Wonderfully clarified. Much appreciated!

cookieParser is not for putting jwt in the users' cookie, but instead to read the cookie from incoming users requests for authorizing. When it comes to setting up the cookie initially by the server, that can be done without the cookieParser too

Wondeful! The content was clear and very informative. It helped me figure things out. Thank you a lot!

Dude you are AWESOME! You are helping me to achieve so much! I love your work mate!

I like the way you explain this. thorough and effective. thank you

Thank you so much. Your video saved my application

Chome will not set the cookie. It is received in 'Network' but in the 'Application' Tab it does not.

Best explanation on JWT. TYSM!

That was awesome, quick and to the point! Thanks!

Thank you, you made the things too easy.

This is an amazing example and explanation. Thank you.

this was such a clear explanation

Nice explanation! Earned yourself a sub with this banger

Thanks broo! This is exactly what I was looking for

1 million likes !!!! tnx

Well made video. Got it down instantly!

I think refresh tokens would be cool to go over. Ive been fiddling with them but have not yet figured a 'good' way to refresh a jwt with react

fantastic explanation

Exactly what I wanted. Thanks

Nice one, good overview, thanks!

Thanks, you saved my world!

Such a great lesson!

Really good work man :D

Amazing video man!

Please do the same video video by setting the http only cookie at the frontend in a react app, making the SPA app's routes protected with each request. And also with sameSite set to strict. I'll be thankful.

god tier tutorial

Hello bro! Good video in fact it was for a video of tokens that a subscribed to your channel jeje. A question my bro, how should I store the token? Also why and how I need to use refresh tokens. Thank you very much for your videos they are really useful :)

How did you implement this: could you share link to learn this and the basics too?

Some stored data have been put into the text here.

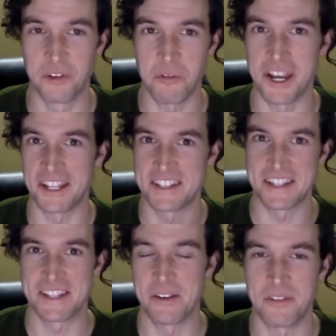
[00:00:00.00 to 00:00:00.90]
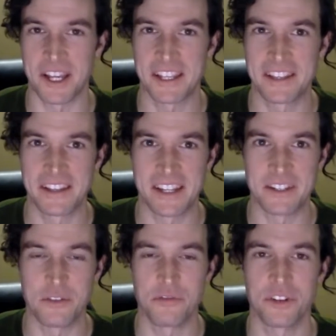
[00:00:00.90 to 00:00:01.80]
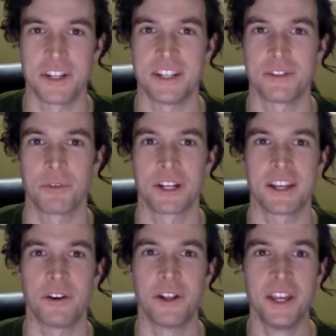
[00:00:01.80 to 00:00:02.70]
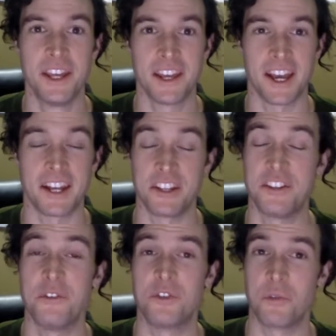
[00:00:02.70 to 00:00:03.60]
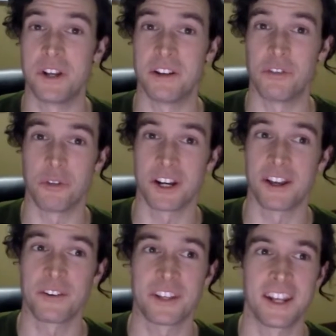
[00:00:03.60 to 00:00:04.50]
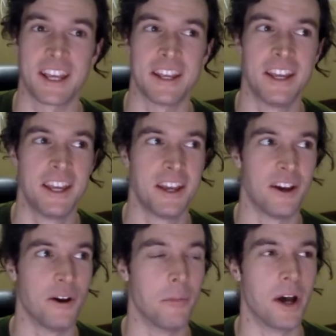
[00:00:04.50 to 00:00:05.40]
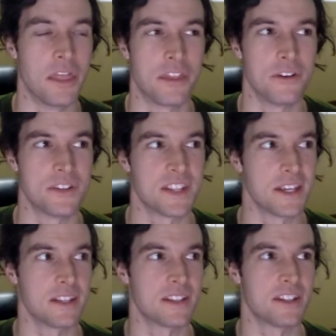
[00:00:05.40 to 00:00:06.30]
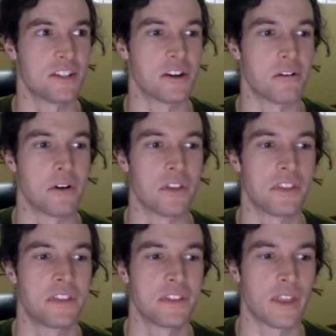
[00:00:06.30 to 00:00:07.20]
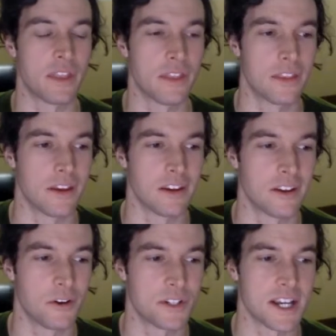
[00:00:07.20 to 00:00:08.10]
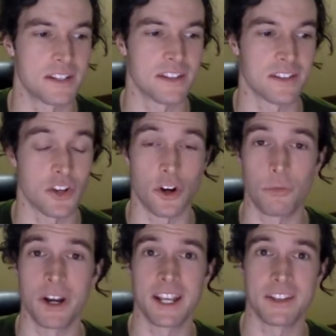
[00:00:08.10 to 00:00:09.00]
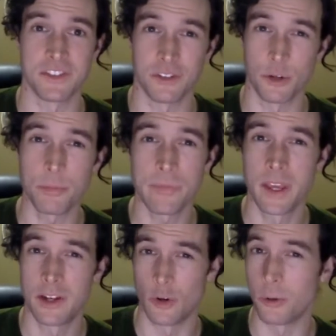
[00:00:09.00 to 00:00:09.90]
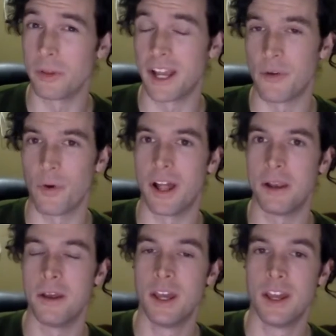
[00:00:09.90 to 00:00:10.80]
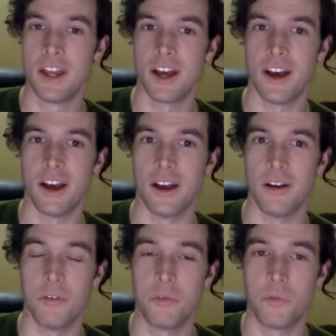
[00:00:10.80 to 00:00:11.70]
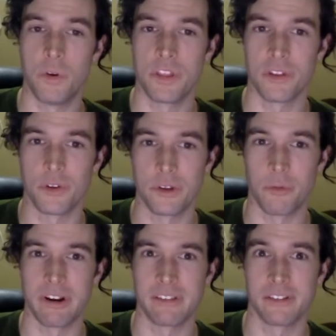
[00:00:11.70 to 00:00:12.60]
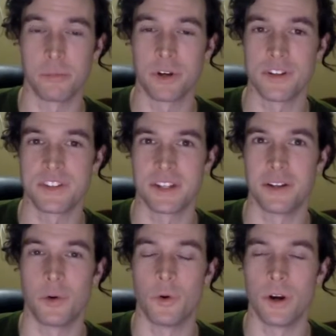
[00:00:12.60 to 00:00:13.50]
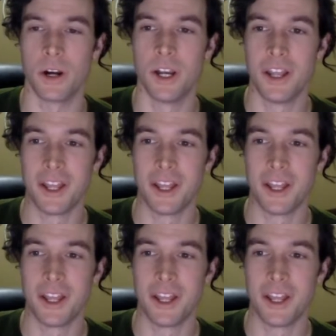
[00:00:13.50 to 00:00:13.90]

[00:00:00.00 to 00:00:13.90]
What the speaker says: rating system I do for each workout. I had a huge win of a workout tonight. On Thursdays in general, the coach has us all running as a group. Normally I run with only one other person, or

Excellent explanation, one question, in localhost everything works fine when connecting frontend with backend, but in production (backend in railway and frontend in vercel) the cookies never arrive to the front and therefore does not start the session, what can I do?

Nice job. May be you can add another section to use an actual oauth issuer like okta

Thank you sir, its awesome 🤝

Very nice, thanks and good job.

With your doing, I wonder if two different account logins are on the same device. How did the server return and manage their cookie & token? Can you explain this situation, many thanks

im a student and i am only developing on localhost at the moment. could you please explain if this requires an actual extablished connection (which i dont know how to yet) or if i can slap this on my project and will work on localhost without issues? i saw you have declared a variable for a port, but thats where my knowledge about connections ends

Thk bro! Thats a great video!

This was great, thank you!

Well explained :)

Great input, thank you

Good job babe!

Thank you do you have the full tutorial?

Do we need to do anything on UI for setting up the cookie? I am receiving the Set-Cookie header but not seeing in the browser

thanks mate, raelly helpful

FIrstly, thank you so much for this video. It helped me so much. I hope you reach your subscribers goal. But I have one question. So, I noticed that you did "req.user". The user contains id, iat, and exp. But you never used this "user" you sent to the request object. So my question is, how and when would you need to use this "user" ? Thank you for your time.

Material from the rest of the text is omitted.